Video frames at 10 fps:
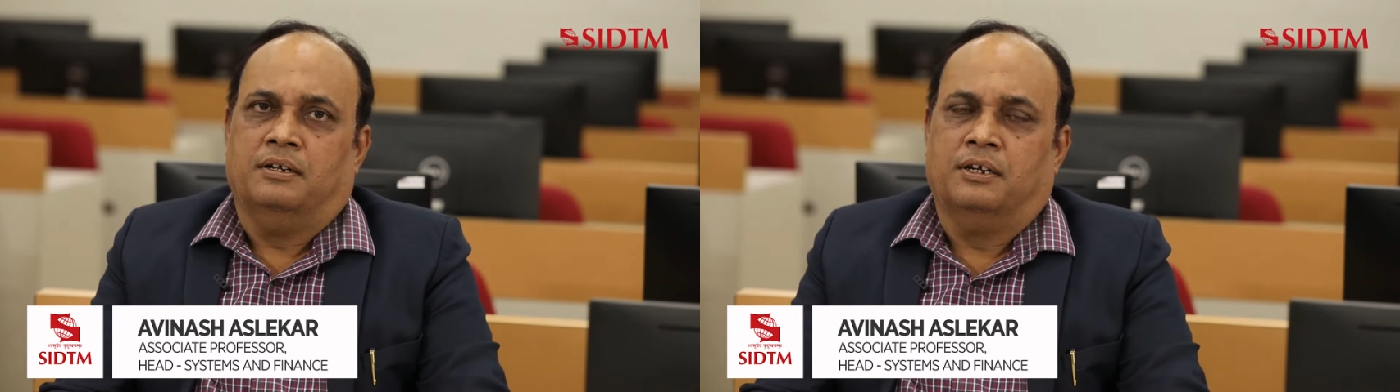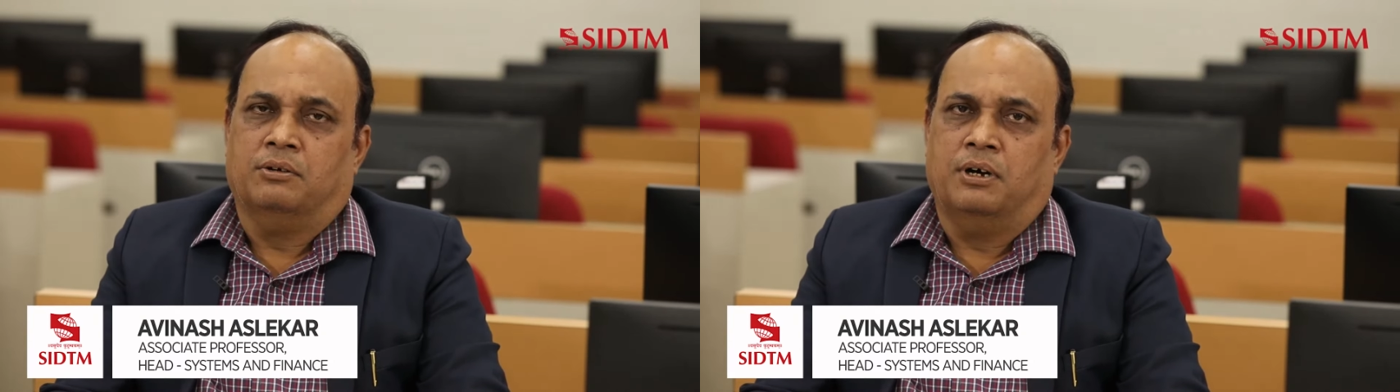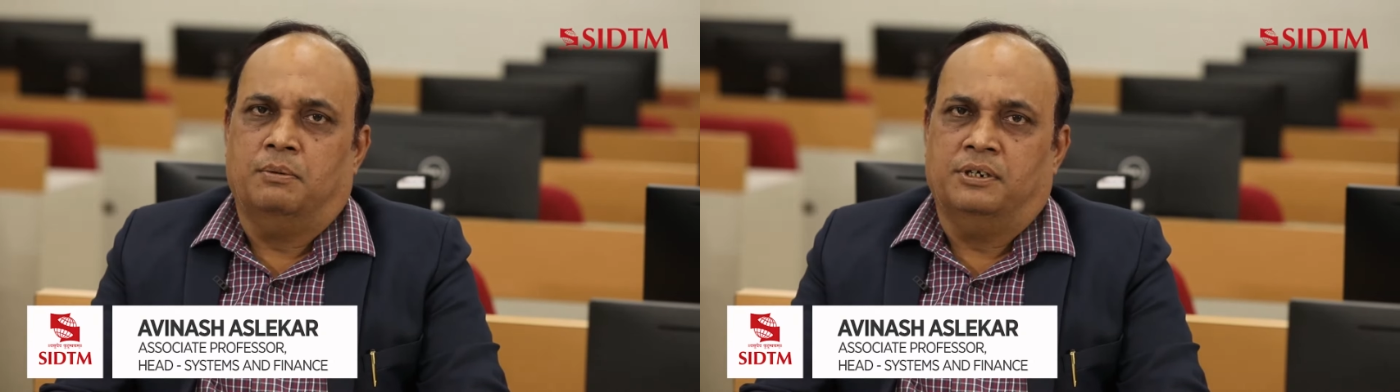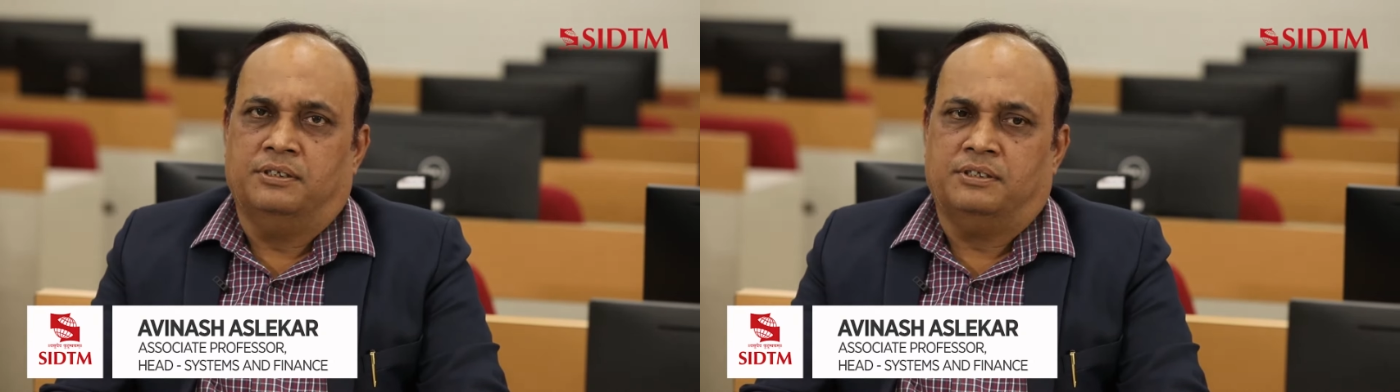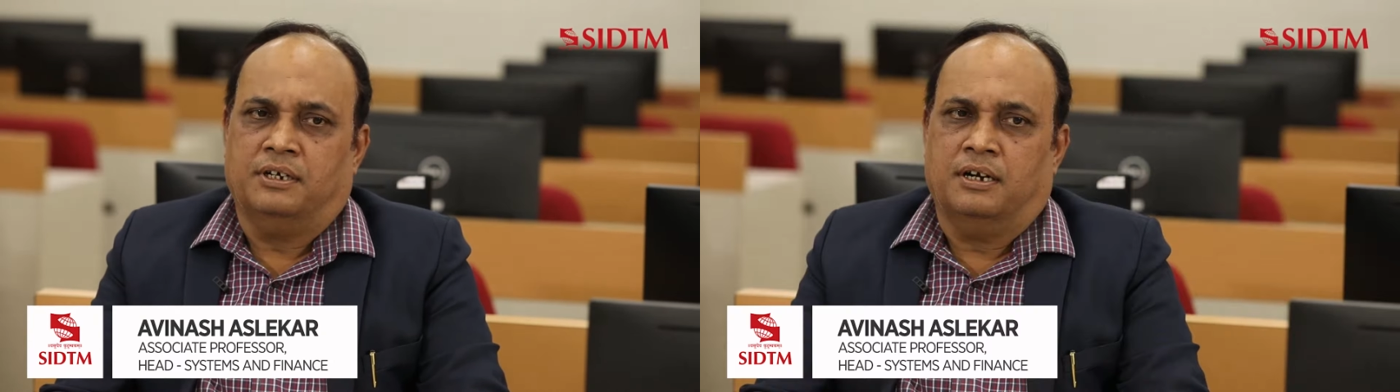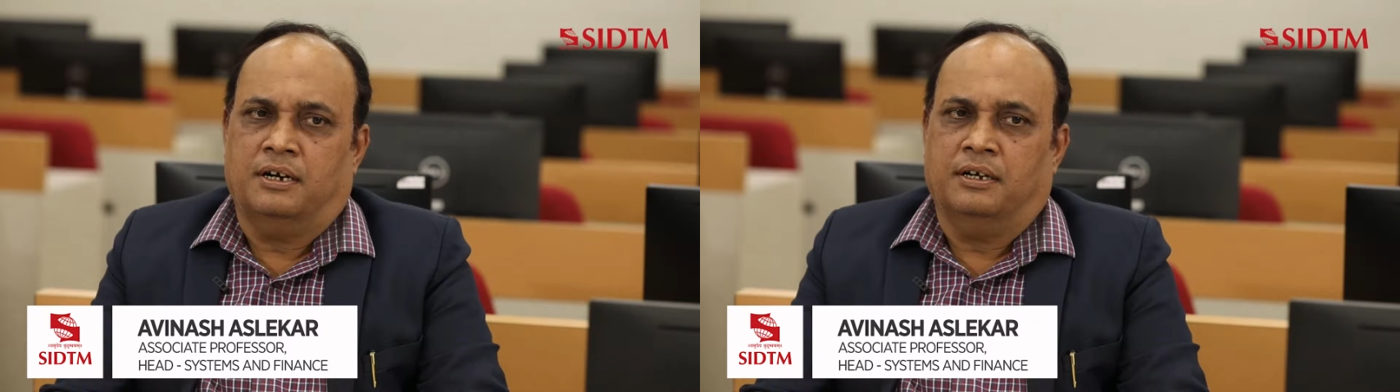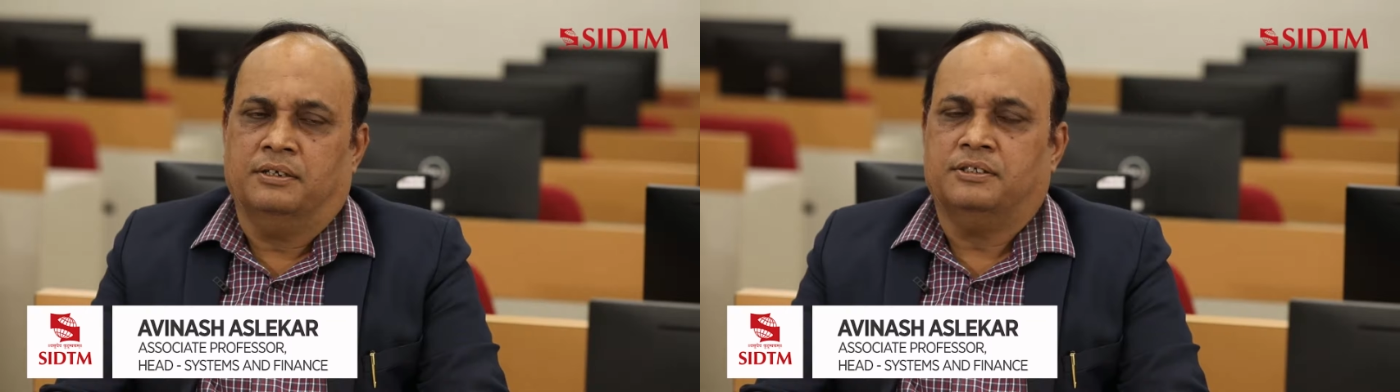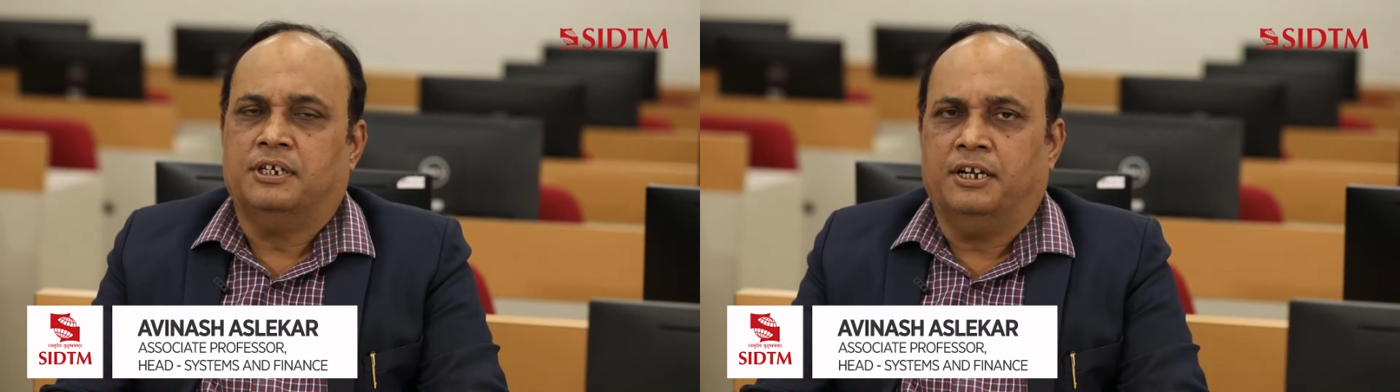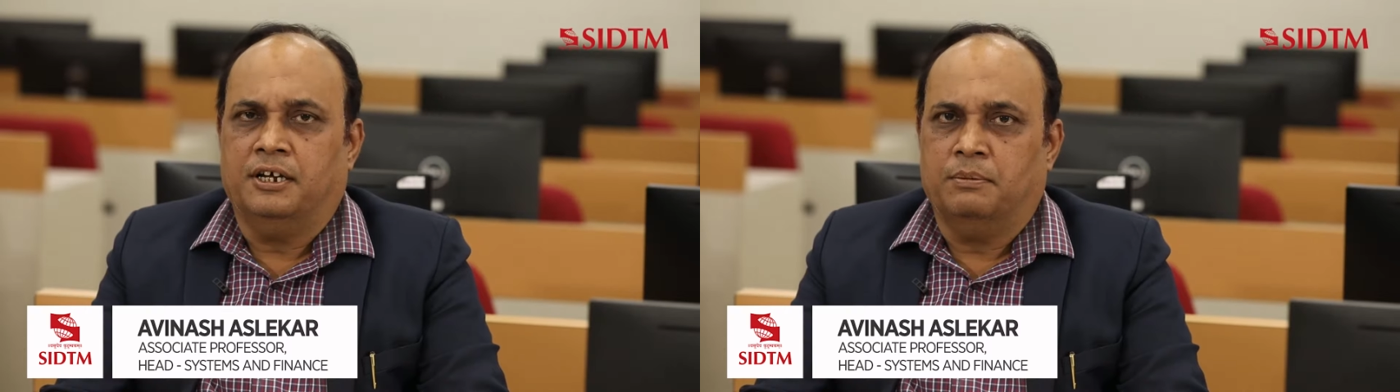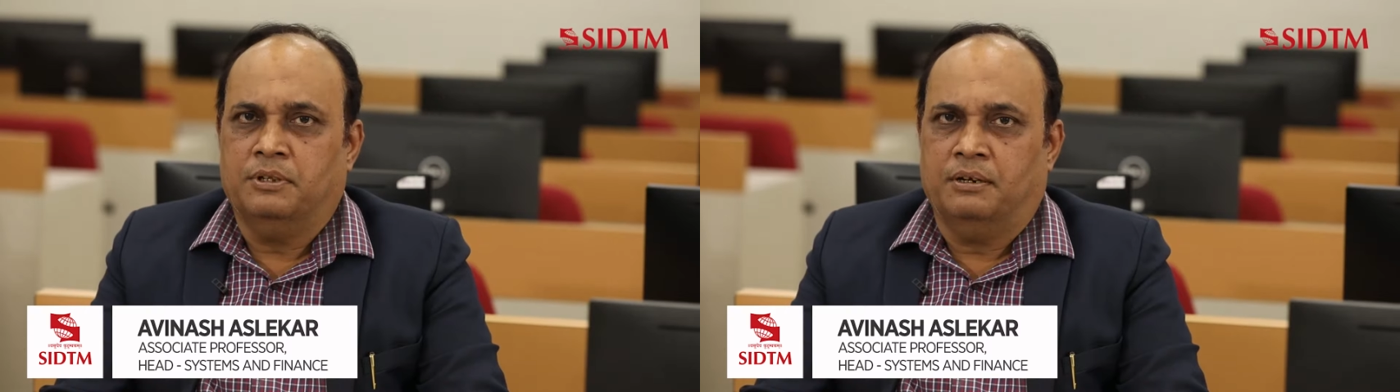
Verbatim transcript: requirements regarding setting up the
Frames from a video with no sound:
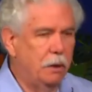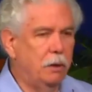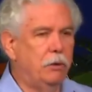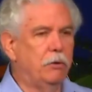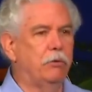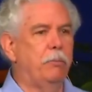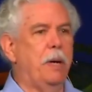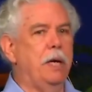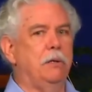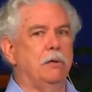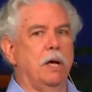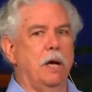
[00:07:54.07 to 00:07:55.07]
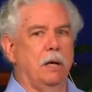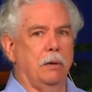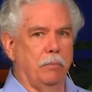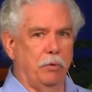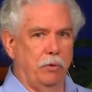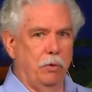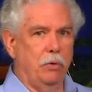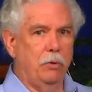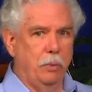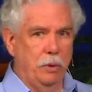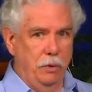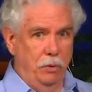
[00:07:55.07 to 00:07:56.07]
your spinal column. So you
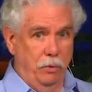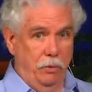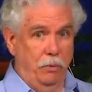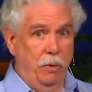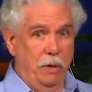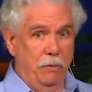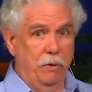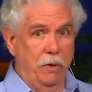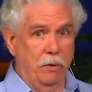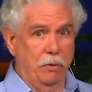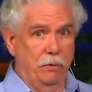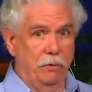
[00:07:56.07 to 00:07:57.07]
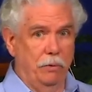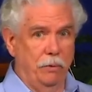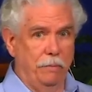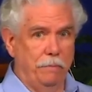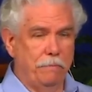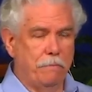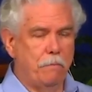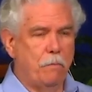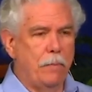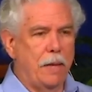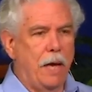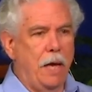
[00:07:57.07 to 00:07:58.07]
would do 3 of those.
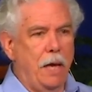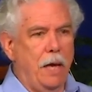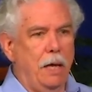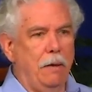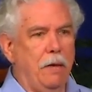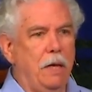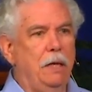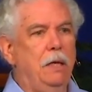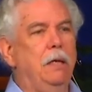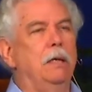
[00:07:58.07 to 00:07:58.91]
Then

• Goal of the exercise
Lines from the one that holds "[00:07:56.07 to 00:07:57.07]" through the final line of the material are to be duplicated exactly; no pictures belong in the copy.

• Exercise result
[00:07:56.07 to 00:07:57.07]
[00:07:57.07 to 00:07:58.07]
would do 3 of those.
[00:07:58.07 to 00:07:58.91]
Then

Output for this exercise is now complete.